La Commission de la Cemac (Cameroun, Gabon, Congo, Tchad, Centrafrique et Guinée équatoriale) prévoit de se doter d’un texte communautaire rendant obligatoire la production des rapports annuels des entreprises publiques (EP) des six pays de la sous-région. Cet engagement a été pris lors d’un atelier régional sur le renforcement de la gouvernance et du suivi des EP, tenu du 3 au 5 mars 2025 à Douala.
Selon Nicolas Beyeme Nguéma, commissaire en charge des politiques économique, monétaire et financière de la Cemac, « ce texte permettra notamment de rendre obligatoire le suivi de la performance des entreprises publiques, la production de rapports annuels, et de définir les concepts et les périmètres en vue d’une harmonisation ». Concrètement, les entreprises publiques, qui ne rendent actuellement compte qu’à leurs conseils d’administration, devront désormais soumettre leurs rapports annuels à l’appréciation de la Commission de la Cemac.
Pour le Pr Viviane Ondoua Biwole, experte en gouvernance publique et développement, cette initiative représente une avancée majeure pour la réforme des entreprises publiques, dont le niveau de performance varie considérablement d’un pays à l’autre dans la sous-région. Elle souligne que cette harmonisation est « une exigence de la bonne gouvernance qui devrait s’accompagner d’une volonté politique des dirigeants pour que ce dispositif soit efficace ».
Une directive soutenue par la Banque mondiale
La nouvelle directive, qui sera élaborée avec l’appui de la Banque mondiale, fait suite aux recommandations du rapport « Renforcer la gouvernance des entreprises publiques dans les pays de la Cemac », publié en juin 2022, et d’un guide sur le suivi de la performance des EP, élaboré en décembre 2023.
Selon Nicolas Beyeme Nguéma, les États de la Cemac ont créé de nombreuses entreprises publiques dans des secteurs stratégiques pour répondre à des défis économiques et sociaux. Cependant, la majorité d’entre elles sont confrontées à des difficultés opérationnelles et financières. « Cela entraîne une dégradation de leur performance, avec pour conséquences des pertes économiques, des revenus insuffisants, une dette croissante et des coûts budgétaires importants pour les États », déplore-t-il.
Défis persistants
Cheick Fantamady Kanté, directeur des opérations de la Banque mondiale pour la Cemac, indique que l’un des principaux défis de ces entreprises est de concilier leurs missions de service public avec l’impératif de rentabilité et de viabilité financière. Un rapport de la Commission technique de réhabilitation des entreprises du secteur public et parapublic (CTR) du Cameroun, publié en 2019, révèle que les 50 entreprises publiques analysées ont enregistré une perte globale de 59,5 milliards de FCFA cette année-là.

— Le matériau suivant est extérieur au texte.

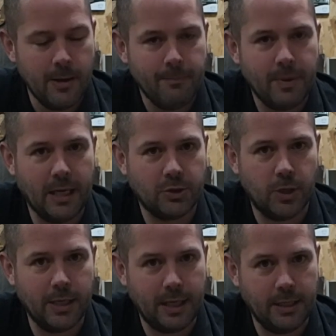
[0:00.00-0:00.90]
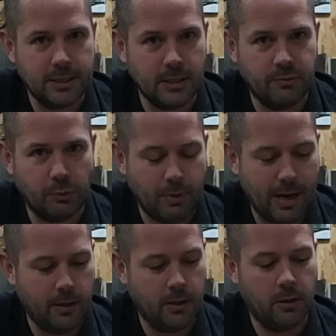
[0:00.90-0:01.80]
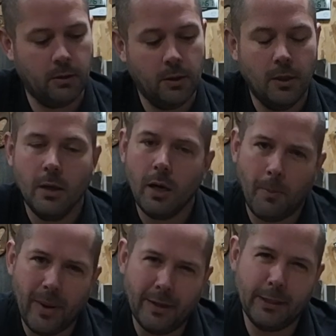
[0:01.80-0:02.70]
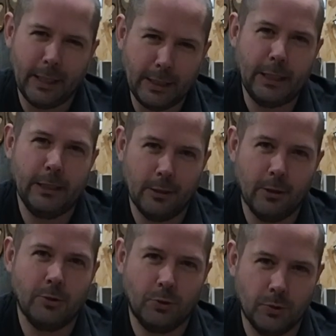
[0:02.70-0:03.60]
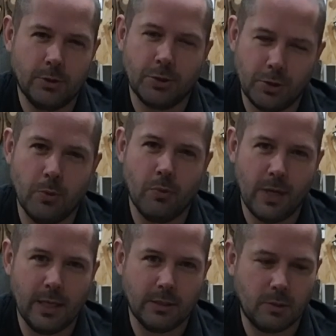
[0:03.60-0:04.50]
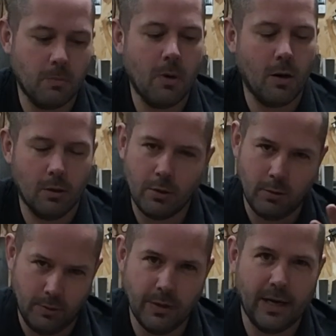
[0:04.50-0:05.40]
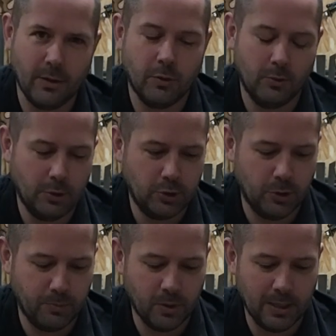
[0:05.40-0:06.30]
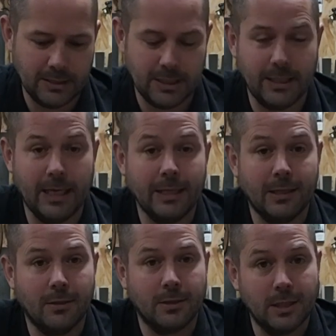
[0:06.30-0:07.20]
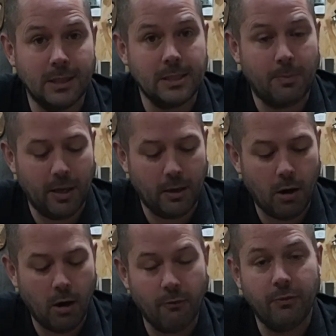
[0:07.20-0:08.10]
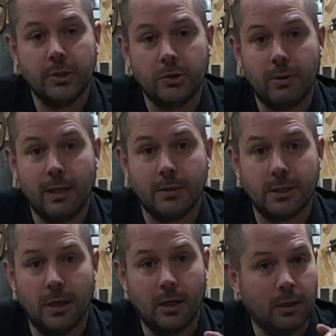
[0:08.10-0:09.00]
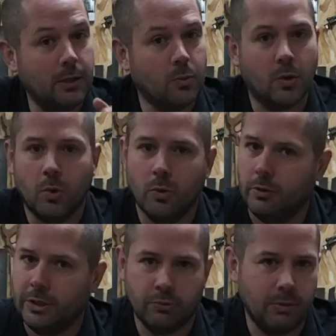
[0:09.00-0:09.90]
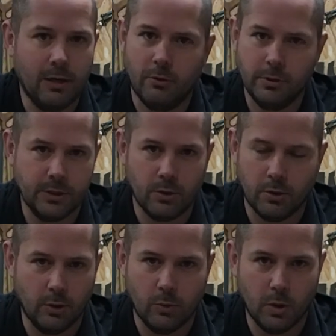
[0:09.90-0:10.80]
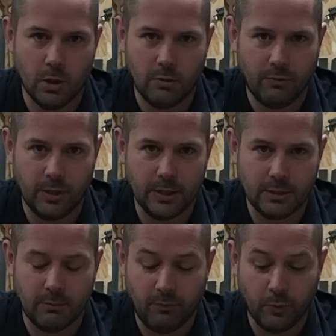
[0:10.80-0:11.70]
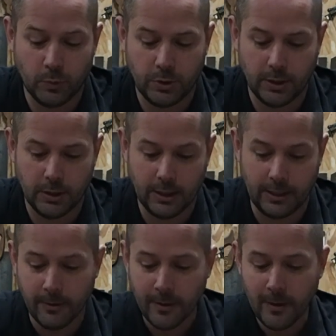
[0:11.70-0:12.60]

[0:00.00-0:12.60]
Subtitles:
yeah, try and get yourself a router about the 1,800 to 2,000 mark. That'll do the job nicely. It does need to be a 1/2 inch router. A little 1/4 inch router is not going to work for this, unfortunately.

Une analyse du Fonds monétaire international (FMI) confirme que les entreprises publiques camerounaises produisent généralement de « piètres résultats ». Non seulement elles ne versent pas de dividendes à l’État-actionnaire, mais elles dépendent largement des subventions publiques, qui représentent 1 % du PIB du pays, selon le ministère des Finances. En outre, leur endettement excessif constitue un risque budgétaire majeur pour le Trésor public.
Pour inverser cette tendance, le gouvernement camerounais préconise depuis quelques années la suspension des subventions et l’orientation des entreprises publiques vers des prêts non souverains auprès de partenaires financiers et d’établissements de crédit. Cette stratégie vise à améliorer leur performance et leur compétitivité.